According to analysts, who would not want their names in print, a legislative police that would be controlled by the legislature had become imperative given the use of the police by the executive arm of government to harass and intimidate other arms of government, particularly the legislature.

Reference is made to the perennial use of the police to brazenly interfere in the affairs of the other arms of government simply because the operational control of the security agency is vested in the executive by the 1999 Constitution.

Last Monday’s incident in the Benue State House of Assembly, where eight of 30 lawmakers initiated an impeachment proceeding against the state Governor, Dr. Samuel Ortom, with the aid of the police, despite the fact that the police ought to be under the direction of the governor as stipulated by the constitution, is cited as the most recent abuse of the police by the executive to serve political end.

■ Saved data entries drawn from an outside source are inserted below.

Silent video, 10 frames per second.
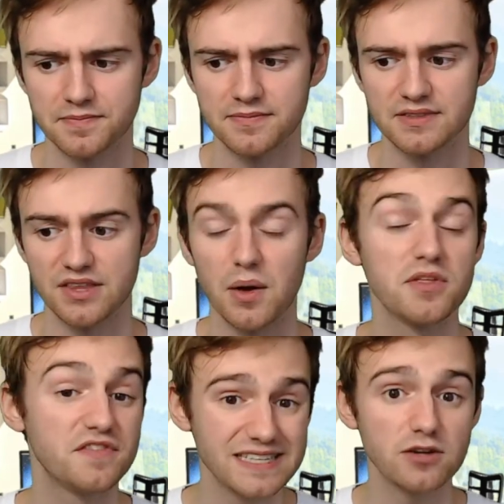Now with a
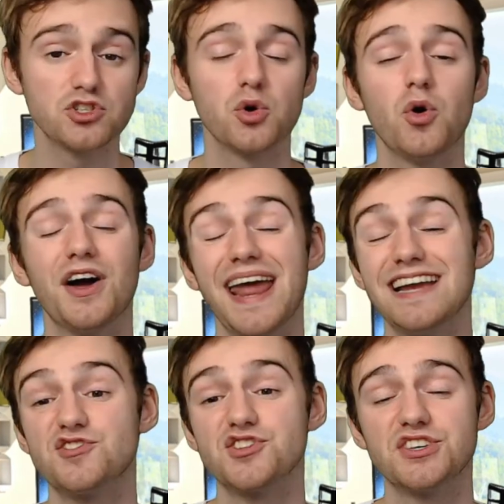video tour, an
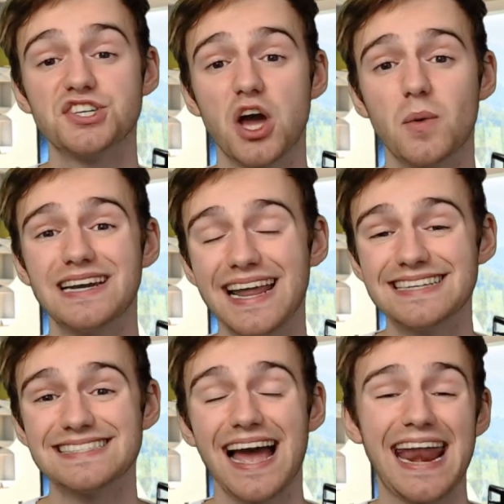agent can go in
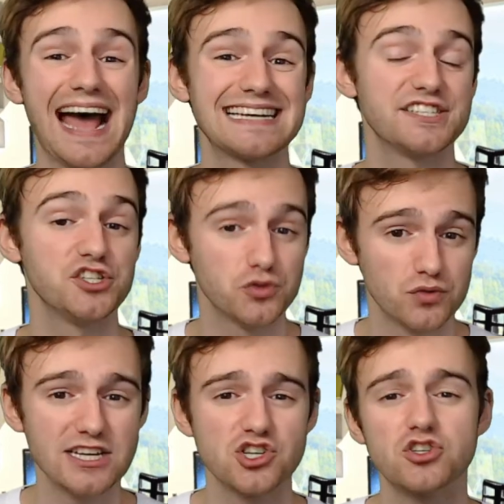later and add in
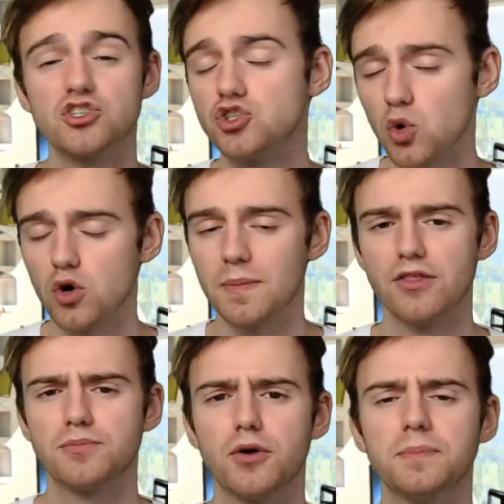narration to talk about the
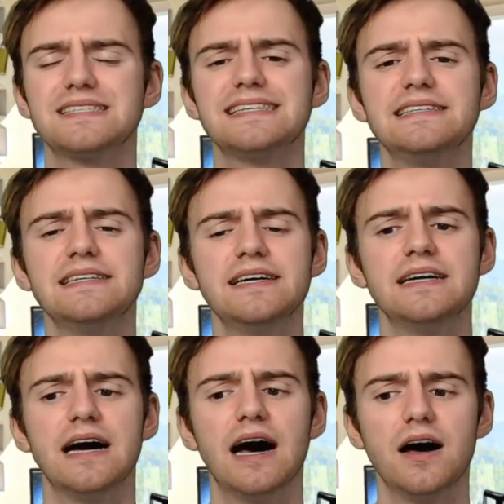property,
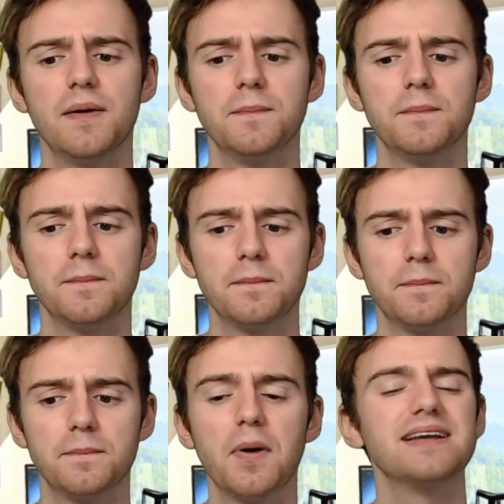
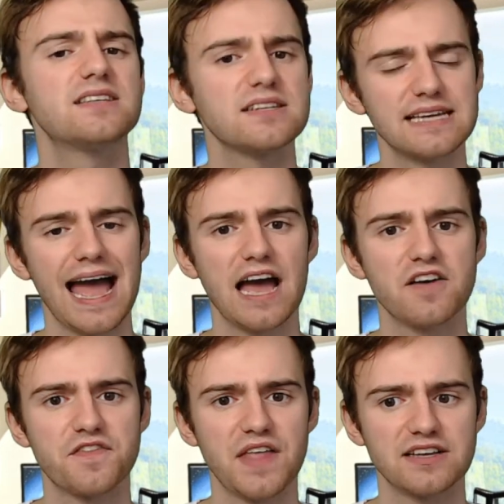but it doesn't
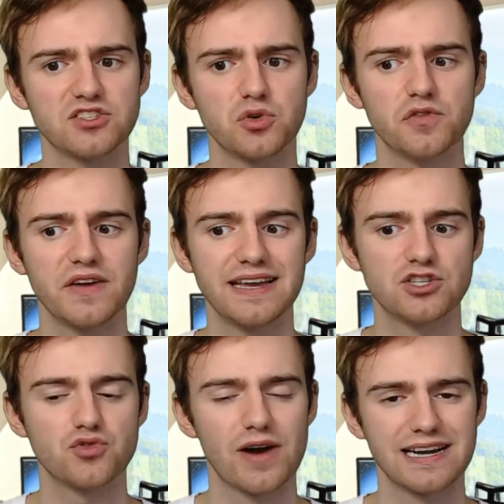have that sort of
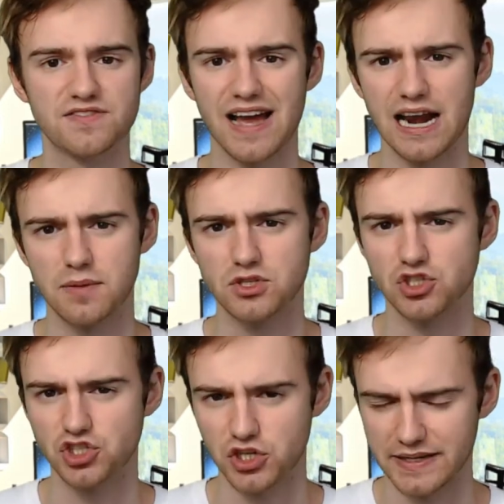interactive element
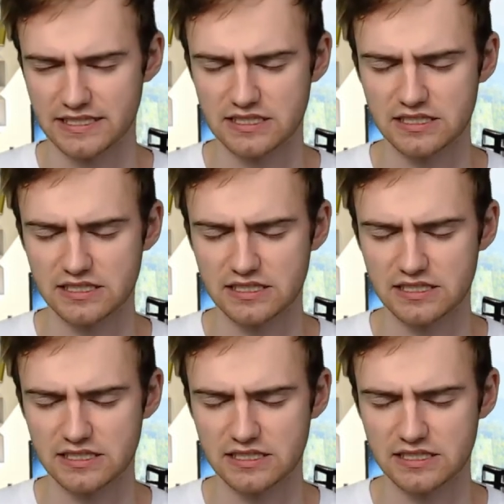to it.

They traced the recent history of the police by the executive to the administration of President Olusegun Obasanjo under whose watch sitting governors, including Dr. Chris Ngige and Mr. Peter Obi both of Anambra State; Senator Rashidi Ladoja of Oyo State; and Chief Joshua Dariye of Plateau State were summarily harassed out of office by political opponents with the aid of the police.

Although they all got their mandates back through the intervention of the Supreme Court, their harrowing experience, said analysts, could not have been adequately made up for by the justice they got from the courts.

Perhaps the intervention of the judiciary, which restored the governors’ right in harsh tones, moderated the temperament of the Alhaji Umaru Musa Yar’Adua and Dr. Goodluck Jonathan administrations that succeeded Obasanjo.

Although President Muhammadu Buhari in the statement by his media aide, Mr. Femi Adesina, Tuesday recommitted to constitutionalism, many analysts are of the view that the legislature needs its own police in order to maintain the delicate balance of power between the executive and legislature, and preserve the principle of separation of power as enshrined in the 1999 Constitution as amended.

“There is a need to institute a balance of power and review the constitutional basis for the vesting of police powers in the executive arm alone,” an analyst said, pointing out that elsewhere, specifically, the United States, the legislature has its own police that protect it.

Actually, the US Congress has a force called United States Capitol Police (USCP), which according to Wikipedia, is a federal law enforcement agency charged with protecting the United States Congress within the District of Columbia and throughout the United States and its territories.

It said: “The USCP is the only full service federal law enforcement agency responsible to the legislative branch of the U.S. government.”